PROOF/ROOT and IO/CPU performance

Hi all,

I have been benchmarking a test PROOF cluster in an attempt to find bottlenecks and ways we can improve performance before building a bigger cluster for use with physics studies. My ability to come to concrete conclusions has been limited by my ignorance as to what steps in the processing chain involve which hardware, and how the processing chain itself actually works. The test cluster is being run both from local cluster storage and from network xrootd storage.

Considering just the network storage case, my understanding is that for a given data packet, the processing is time is given by the sum of:

  1. Data transit time to worker node over network
  2. Local disk write/read time (is the data cached to disk first?)
  3. Decompression and loading of data into memory
  4. Loading the desired entry
  5. Analysis code
  6. Repeating steps 4 and 5 until data packet finished
  7. Request next packet to be sent

Processing time in my tests seems to be mostly spent loading the data into memory and copying it over the network. That said there was a large performance difference in whether the input ntuple was slimmed or had the unnecessary branches turned off using SetBranchStatus. Where is SetBranchStatus applied in this processing chain?

Dear bbutler,

The TTreeCache is on by default and since version 5.25/04 synchronized with the packetizer; so the transfers are somewhat optimized. The network bandwidth is typically the ultimate limit in such a case, provided that the server remotely has the capability to serve all the incoming requests.

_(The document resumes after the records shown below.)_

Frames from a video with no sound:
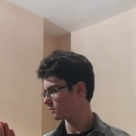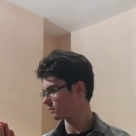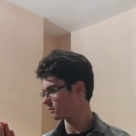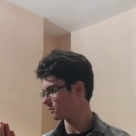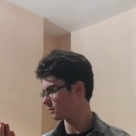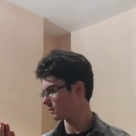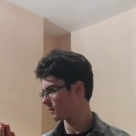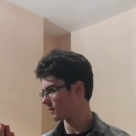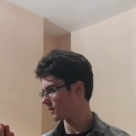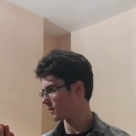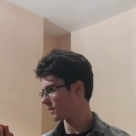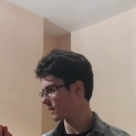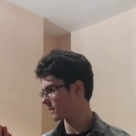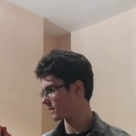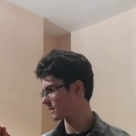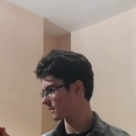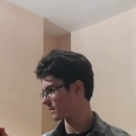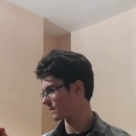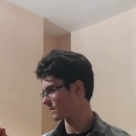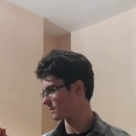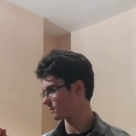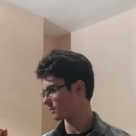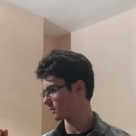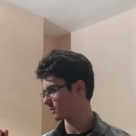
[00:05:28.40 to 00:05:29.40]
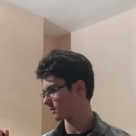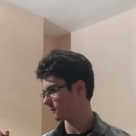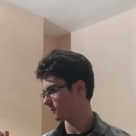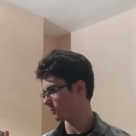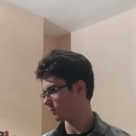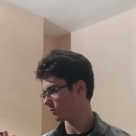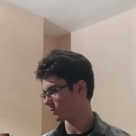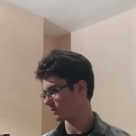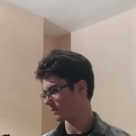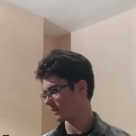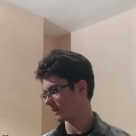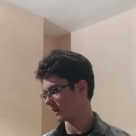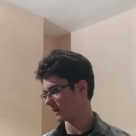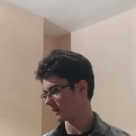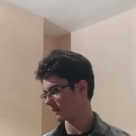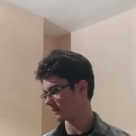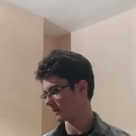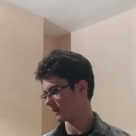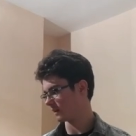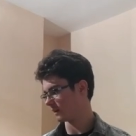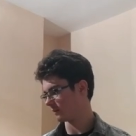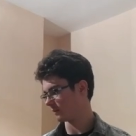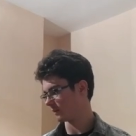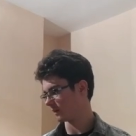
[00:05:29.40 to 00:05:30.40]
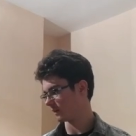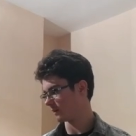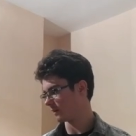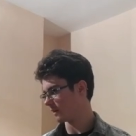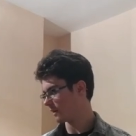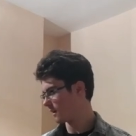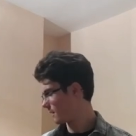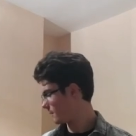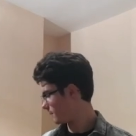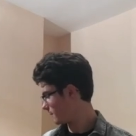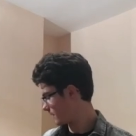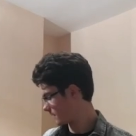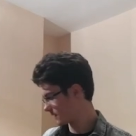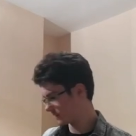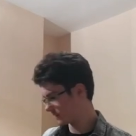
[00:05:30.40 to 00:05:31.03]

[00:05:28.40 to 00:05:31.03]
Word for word: I think this one's a 48 anyway but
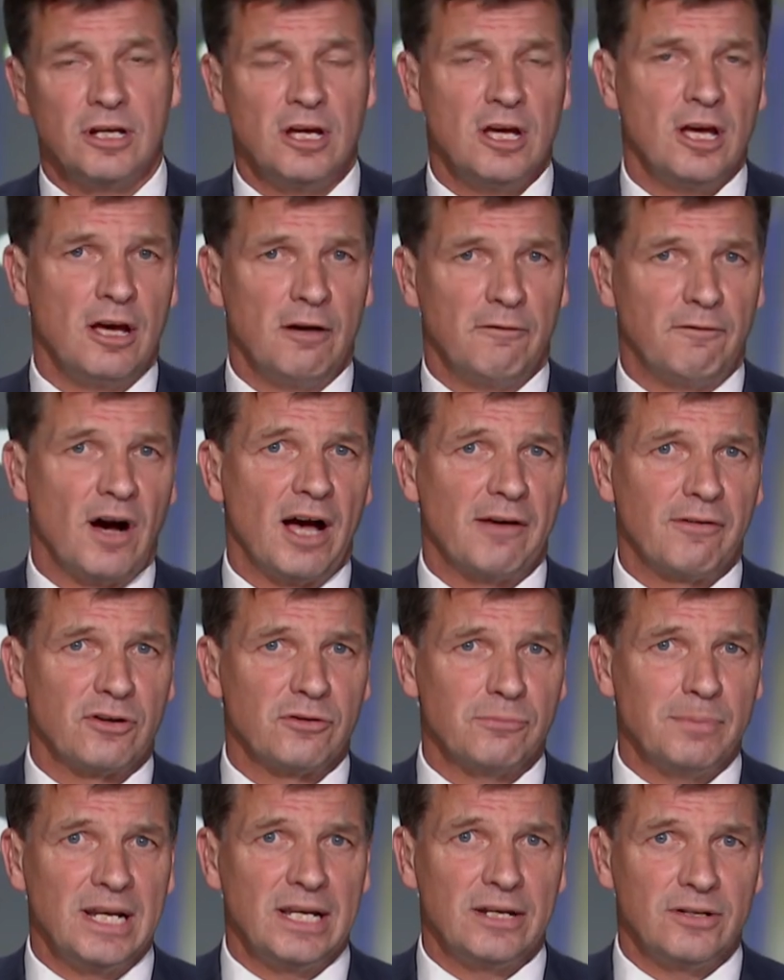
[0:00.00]

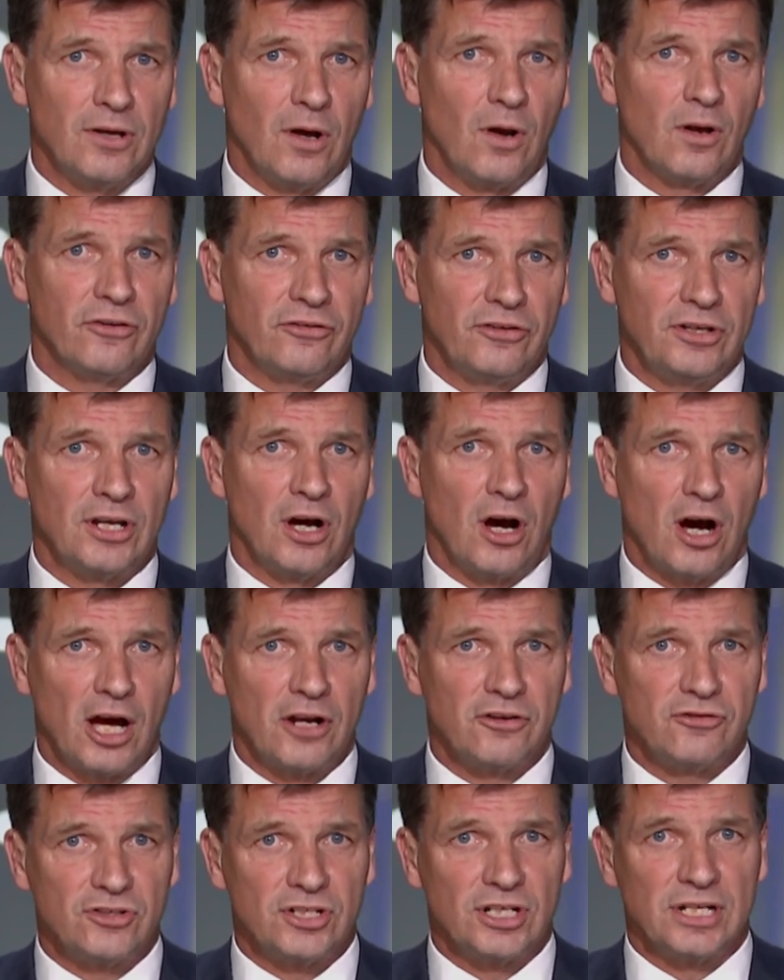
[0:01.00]
$500 million into
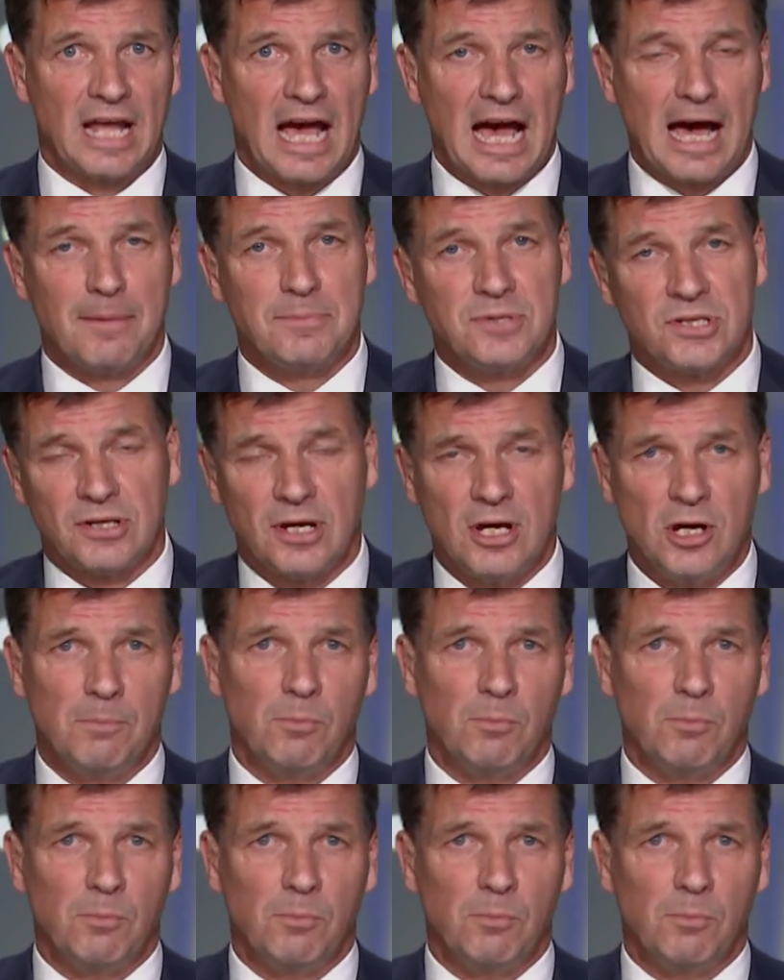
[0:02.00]
hydrogen hubs,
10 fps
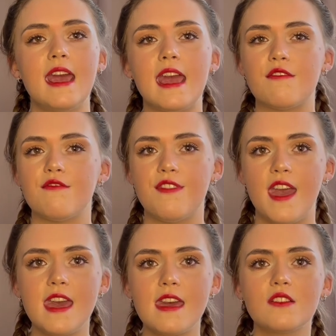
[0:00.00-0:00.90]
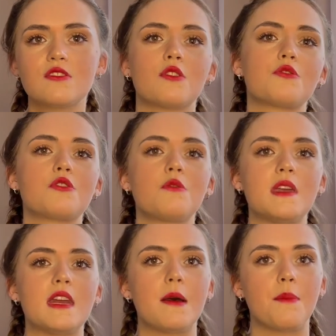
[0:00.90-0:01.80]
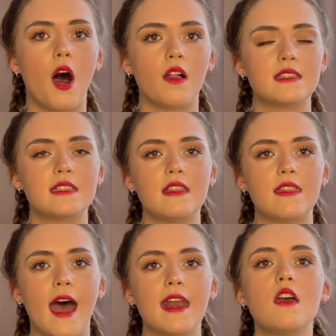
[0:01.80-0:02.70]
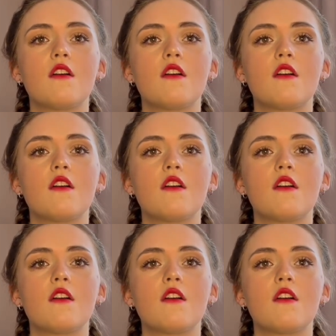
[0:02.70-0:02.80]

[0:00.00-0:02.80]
a vague social media policy that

Decompression is an heavy step and definitely dominates this once the data are received locally.

This depends on you … :wink:

Packet request latency is typically small, but the requests a processed serially by the master, so this may become visible in the case of many workers with a single master.

Disabling branches you read less data and it goes faster. That is one of the main advantages of the tree structure. [quote]
Where is SetBranchStatus applied in this processing chain?
[/quote]
The right place where to set the status is TSelector::Init(TTree *), which is called each time a new TTree object in load in memory.

G. Ganis

Is all the data in the TTree decompressed by default? That is, does SetBranchStatus in Init() affect whether certain branches are decompressed?

[quote=“ganis”]

Disabling branches you read less data and it goes faster. That is one of the main advantages of the tree structure.
G. Ganis[/quote]

I’m sorry I wasn’t clearer, what I meant was, if I turn off branches I don’t need using SetBranchStatus in Init(), I get some increase it speed. If I remove those branches from the TTree completely and save it to new ROOT files and use those as input, the job runs a LOT faster. Meanwhile, the network data transfer does not seem to be saturated in either case as the processing rate goes up linearly with each additional worker. There must be some processing step on the worker node which takes a lot longer with larger TTrees and is not affected by SetBranchStatus. Can you enlighten me as to what is going on here?

Instead of calling SetBranchstatus and then tree.GetEntry, it is much faster to call mybranch.GetEntry.
In case of a tree with 10000 branches (many Atlas Trees) and one million events, it makes a huge difference.
see example in tutorial h1analysis.C

Rene